# Exercise aim
Strip out the pictures and output each remaining line of the data word for word.

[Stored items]
____

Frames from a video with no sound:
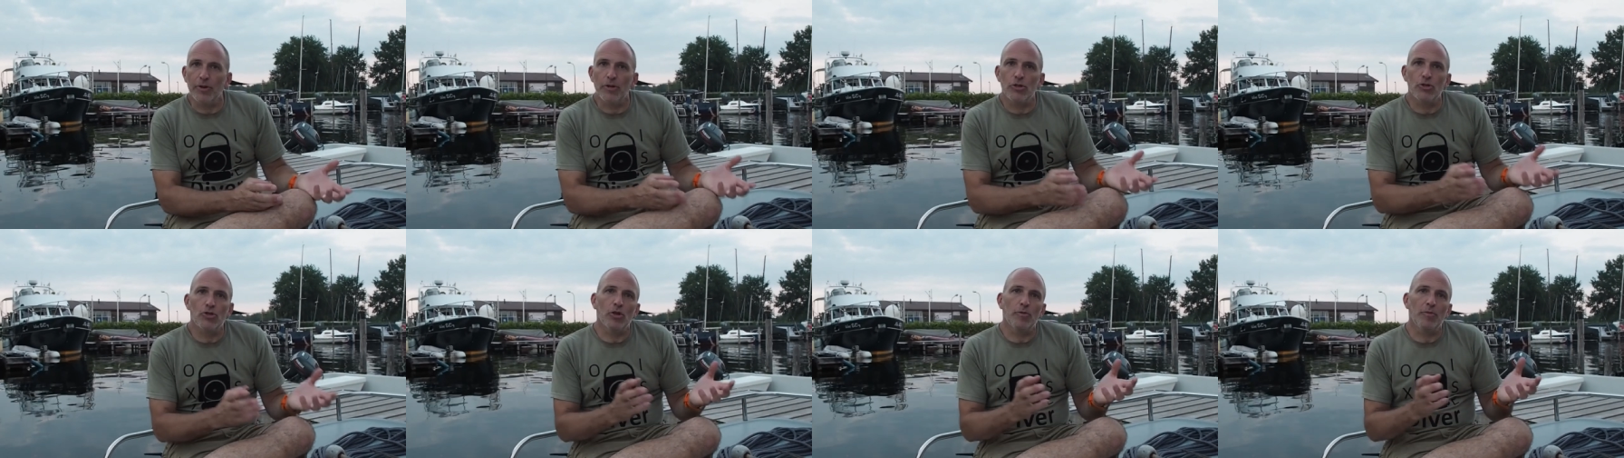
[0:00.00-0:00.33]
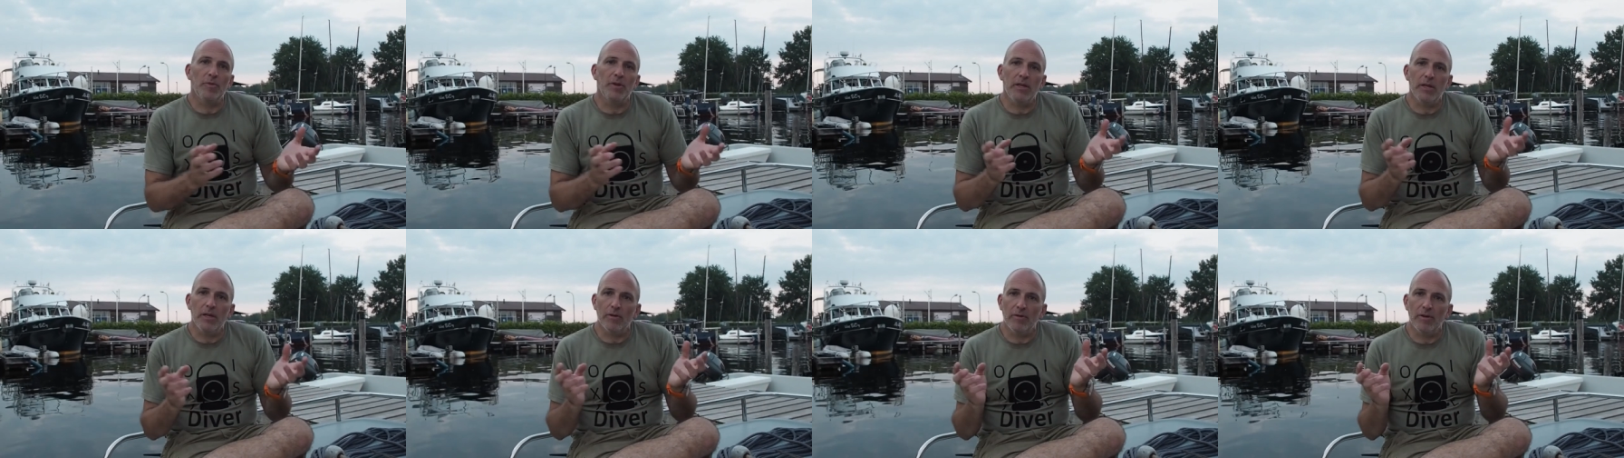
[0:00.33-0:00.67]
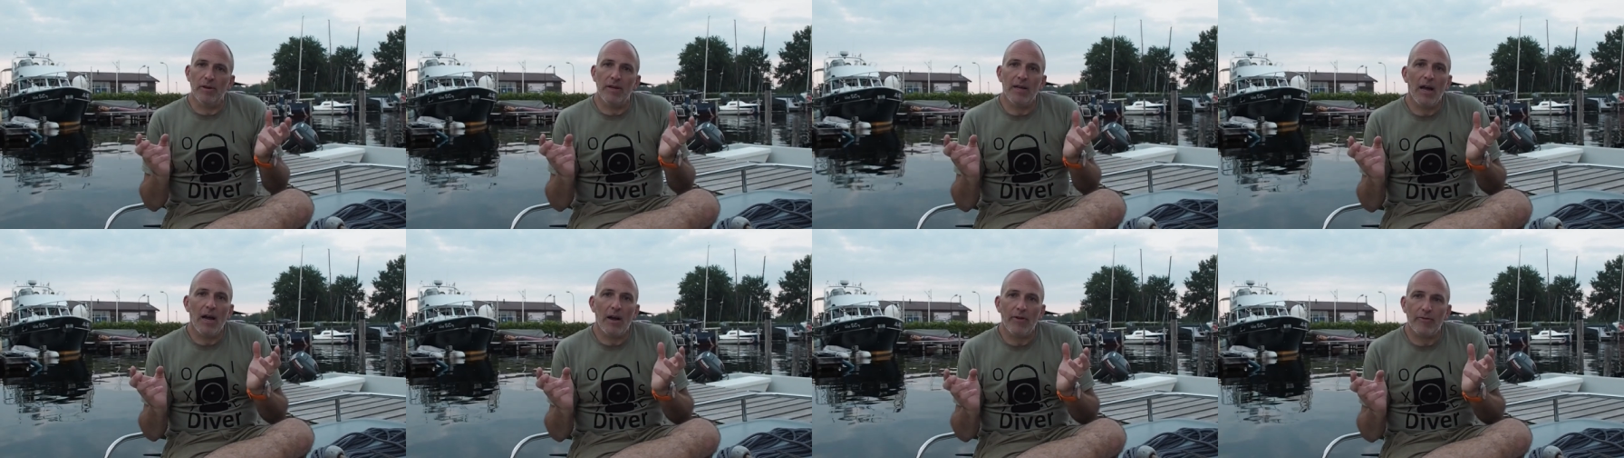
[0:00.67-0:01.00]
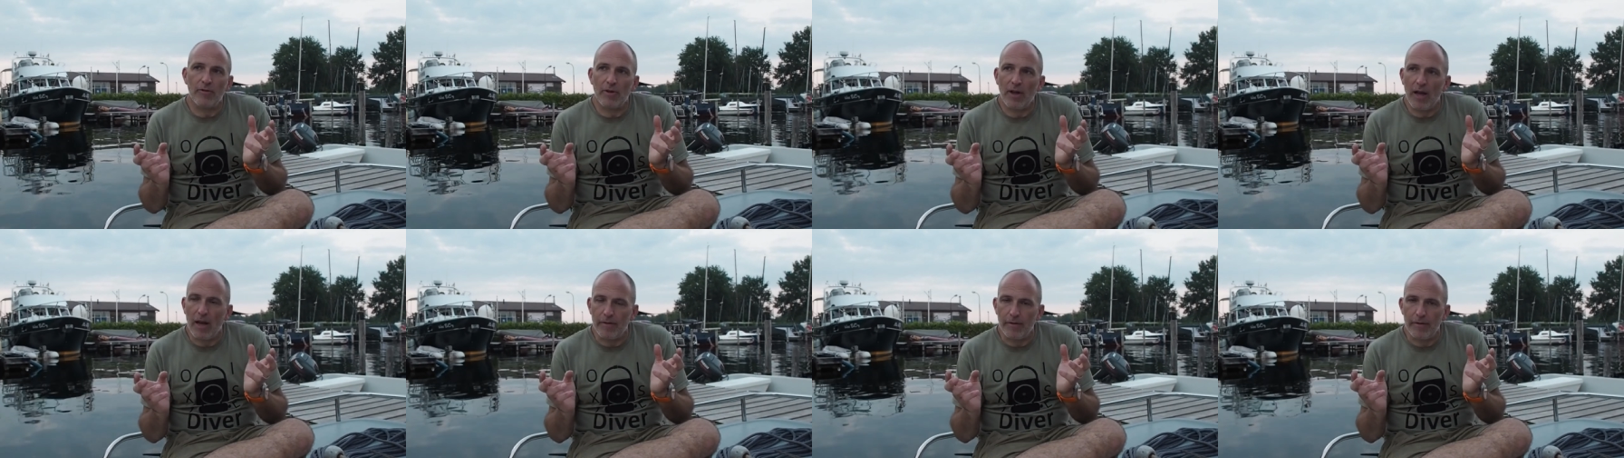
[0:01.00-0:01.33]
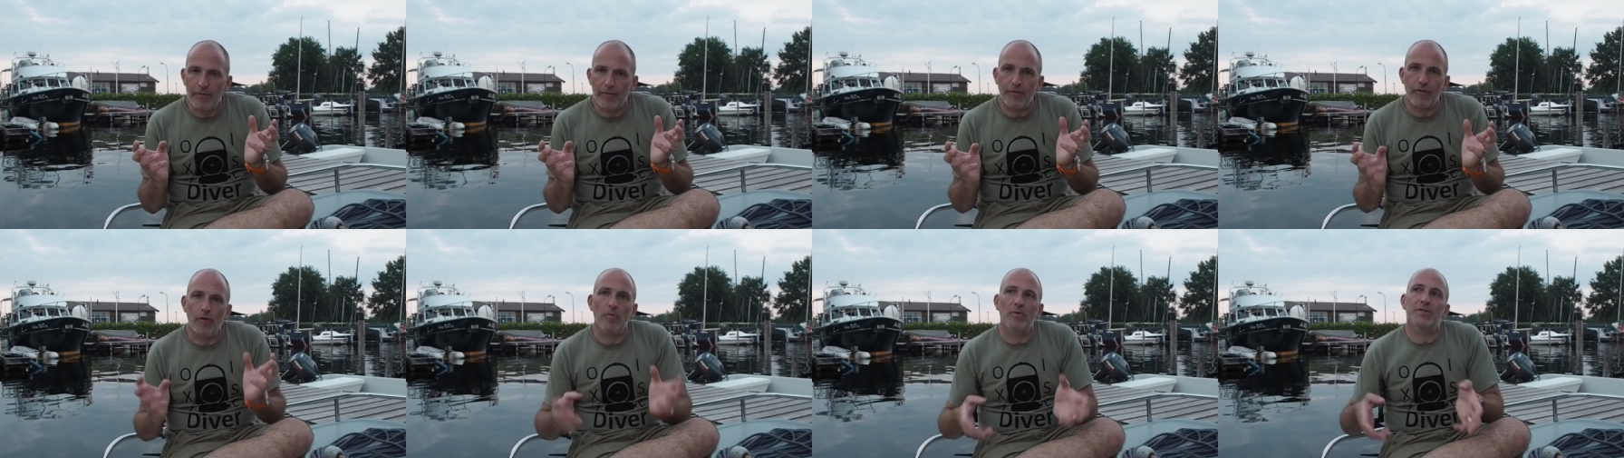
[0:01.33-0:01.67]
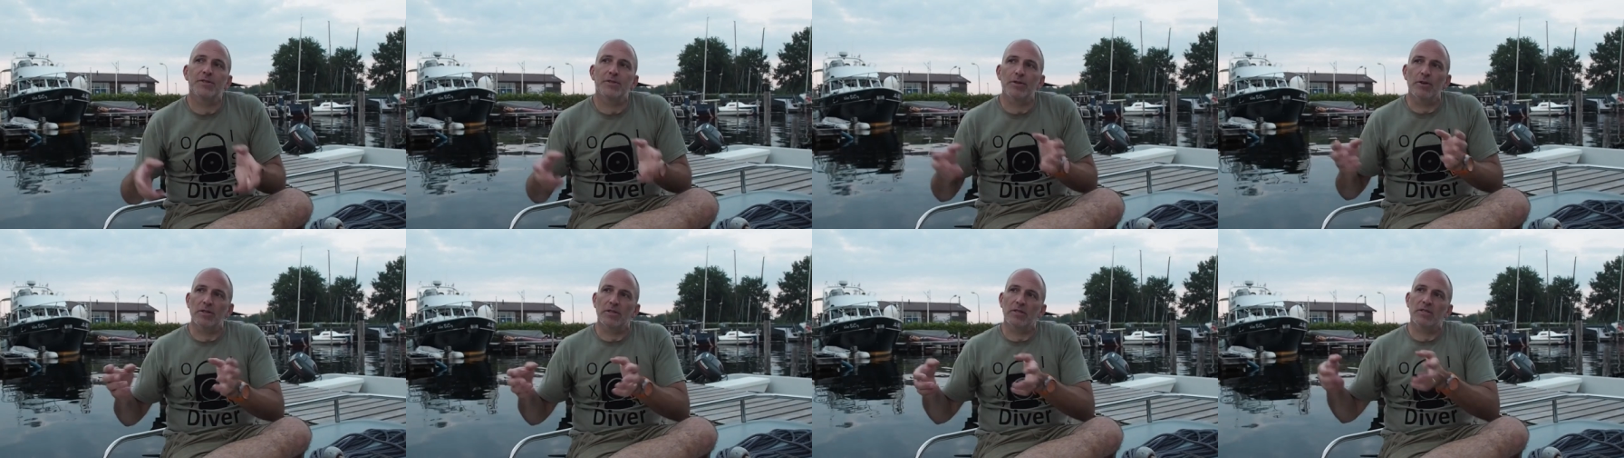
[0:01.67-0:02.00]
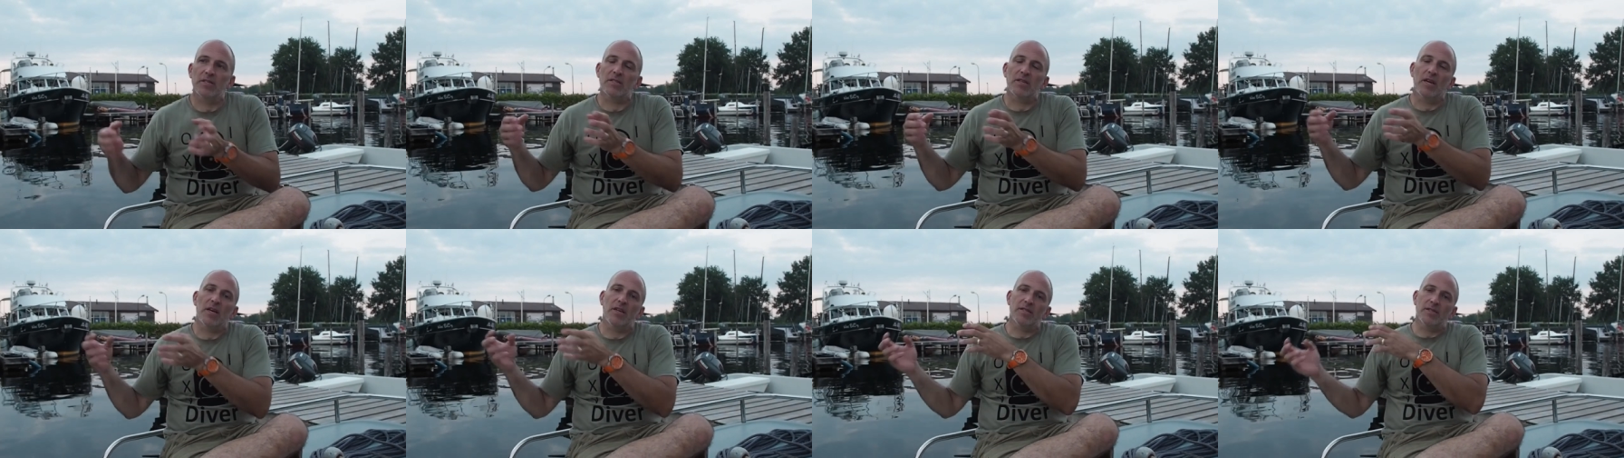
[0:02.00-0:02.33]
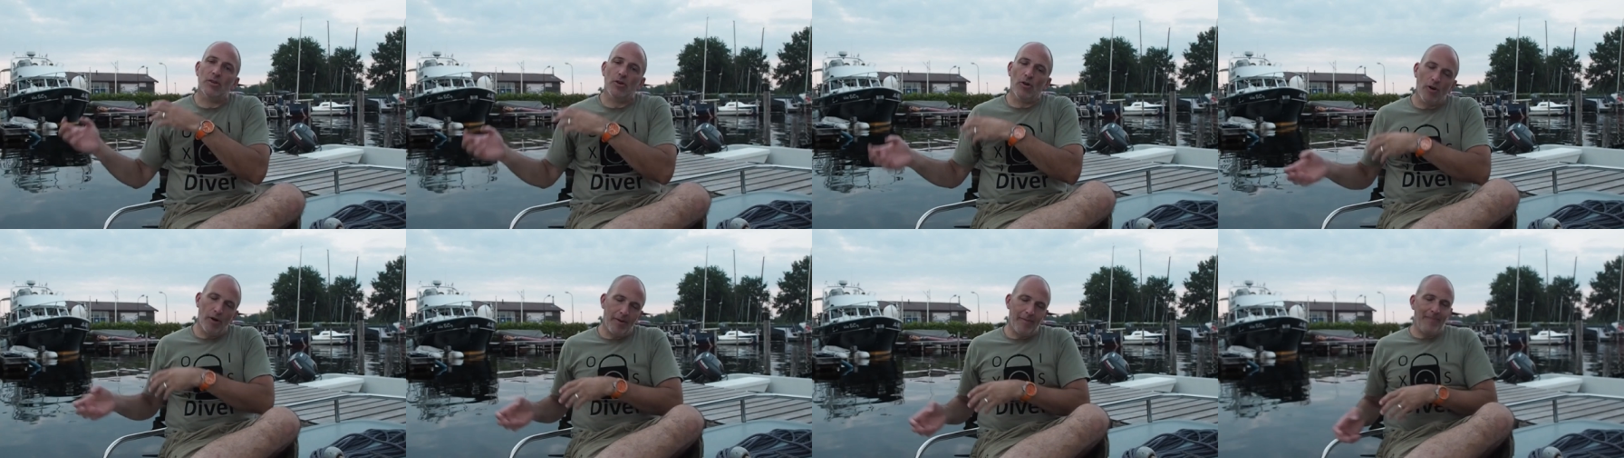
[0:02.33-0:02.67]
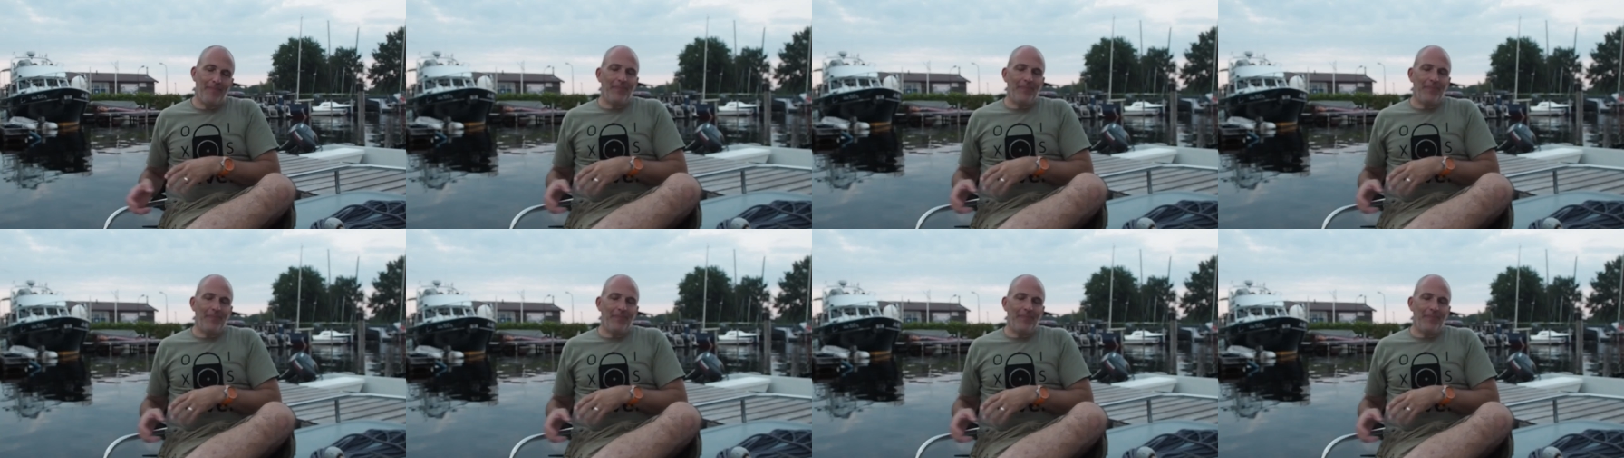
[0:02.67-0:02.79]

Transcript: In Germany, you only have to have it from a certain size on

____

# Your response
Frames from a video with no sound:
[0:00.00-0:00.33]
[0:00.33-0:00.67]
[0:00.67-0:01.00]
[0:01.00-0:01.33]
[0:01.33-0:01.67]
[0:01.67-0:02.00]
[0:02.00-0:02.33]
[0:02.33-0:02.67]
[0:02.67-0:02.79]

Transcript: In Germany, you only have to have it from a certain size on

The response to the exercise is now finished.